You Can’t Always Get What You Want
By Jilian Nolan, A&E Editor

I'm a Former Bag Girl

One would look at my town and think upper middle-class, and that person would be right. But, as in every town, there are always the people who really can't afford to live in that town. The people who live in the apartments or the duplexes, and can just get by.

No one would exactly say I was the textbook definition of poor. I had what I needed, but in a town of entirely too priveledged kids, I was certainly a black sheep. I didn't have all the Abercrombie & Fitch clothes I desired and I knew from a young age that my 16 birthday wouldn't come equipped with a Jeep Grand Cherokee.

I was the Wal-Mart kid. Indeed I did, quite reluctantly, wear the Tweety and Taz shirts sold at Kmart. When I was younger it didn't bother me that my Keds were really no name shoes that cost a few bucks at Ames, but the older I got, the more I noticed that I was different.

In middle school, shopping with my friends I finally realized what made me so different. I couldn't afford to shop at Gap or American Eagle. It just wasn't in our budget. I became angry. I deserved those clothes too, didn't I?

When I was 12, I had my first babysitting job and I made $13. A couple days later, I went to the mall with a friend and I bought something at the Gap. It was a hideously ugly shirt that was on sale. But it didn't matter to me what it looked like. It had a Gap tag, and even better, it came with a Gap bag.

The blue and white plastic bag became my secret love. I used it all the time. If we were swimming in gym, my clothes were coming in a Gap bag. If I had to bring soda to school for a party, it was coming in that Gap bag. No one would ever know it was the same one.

As time went on, the bags shiny blue exterior started to fade and scratch, it had become apparent that it was no longer a new bag. So I moved on and saved until I could get something new. Something new that would come in a new bag.

I found such salvation in bags. Any name brand product that came with a beautiful bag was my life. I saved any money I got from babysitting and spent it at the mall. I finally felt like I was part of the right crowd.

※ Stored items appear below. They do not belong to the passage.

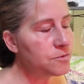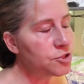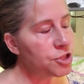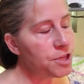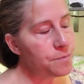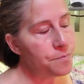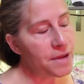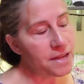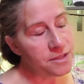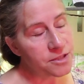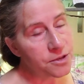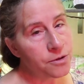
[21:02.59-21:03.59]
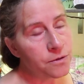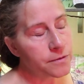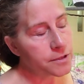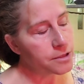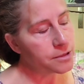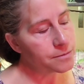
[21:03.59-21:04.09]
She bent
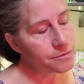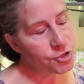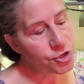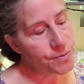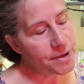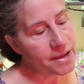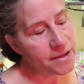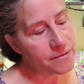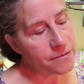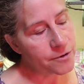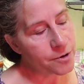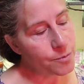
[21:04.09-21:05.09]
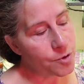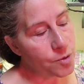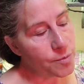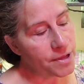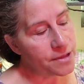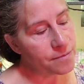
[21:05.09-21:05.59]
over Germain for a
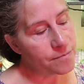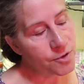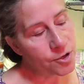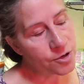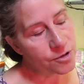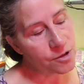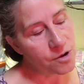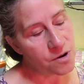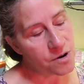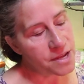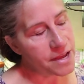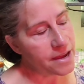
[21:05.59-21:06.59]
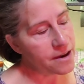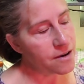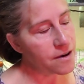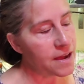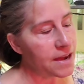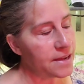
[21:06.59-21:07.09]
moment, her long hair
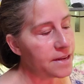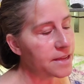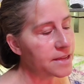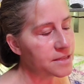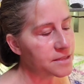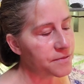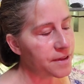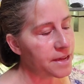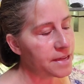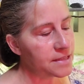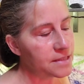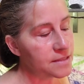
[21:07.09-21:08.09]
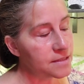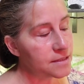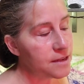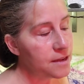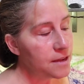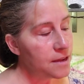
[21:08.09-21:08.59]
hiding his face.
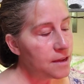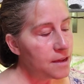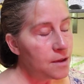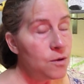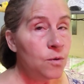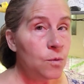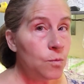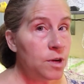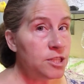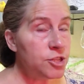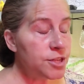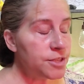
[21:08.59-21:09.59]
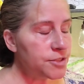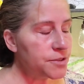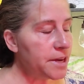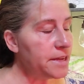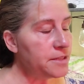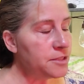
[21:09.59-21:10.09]
When she
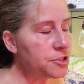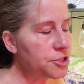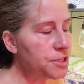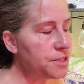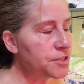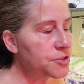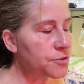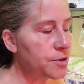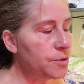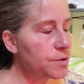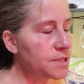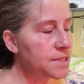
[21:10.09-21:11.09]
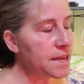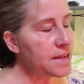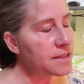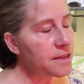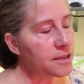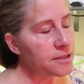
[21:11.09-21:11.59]
straightens, she strokes
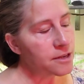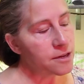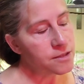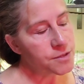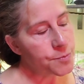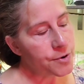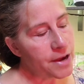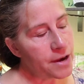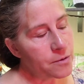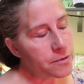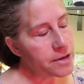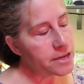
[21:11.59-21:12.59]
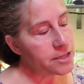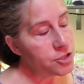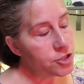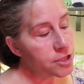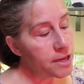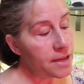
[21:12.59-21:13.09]
Ankildar's brow
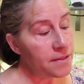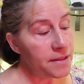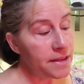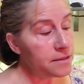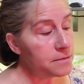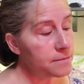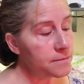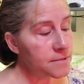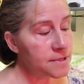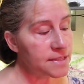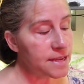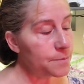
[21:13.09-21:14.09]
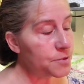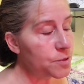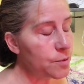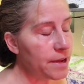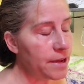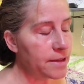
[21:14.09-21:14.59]
ridge and then steps
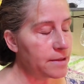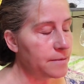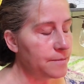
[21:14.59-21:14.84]
away.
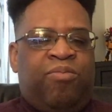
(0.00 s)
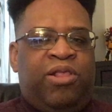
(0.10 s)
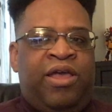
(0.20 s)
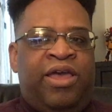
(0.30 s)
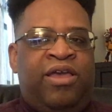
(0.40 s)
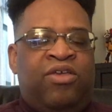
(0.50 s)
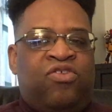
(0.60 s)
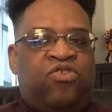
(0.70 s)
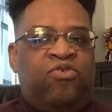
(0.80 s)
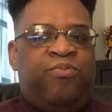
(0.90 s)
play
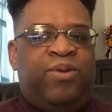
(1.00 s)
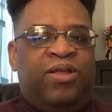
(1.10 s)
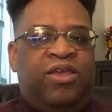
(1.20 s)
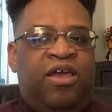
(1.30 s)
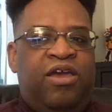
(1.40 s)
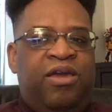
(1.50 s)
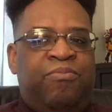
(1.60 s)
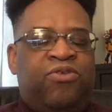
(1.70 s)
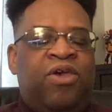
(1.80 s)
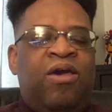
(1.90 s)
stupid
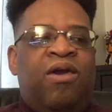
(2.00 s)
games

In tenth grade my mother splurged and bought me a pair of Abercrombie and Fitch pants. I think I may have guilted her into buying them (something I regret to this day). She reluctantly handed over her credit card to the teenager behind the counter and kept saying she couldn't believe how much the pants cost.

I thought the pants would be the final step of my transition to a "cool kid." I would finally be friends with the kids I admired so much. Of course, I hated them. They were catty and mean, but they were popular. They had all the money and possessions they wanted.

I loved the idea of being one of them. I sat around thinking what it would be like to be the head of the school. I couldn't see how little it mattered. High school wasn't real life.

After years of attempting to be a cool kid (the bags didn't really get me anywhere) I have come to realize that being "cool" is all about being myself. Trying to fit myself into a mold didn't make me cool; it made me uniform. I still like wearing nice things, but I like it for me, not for them.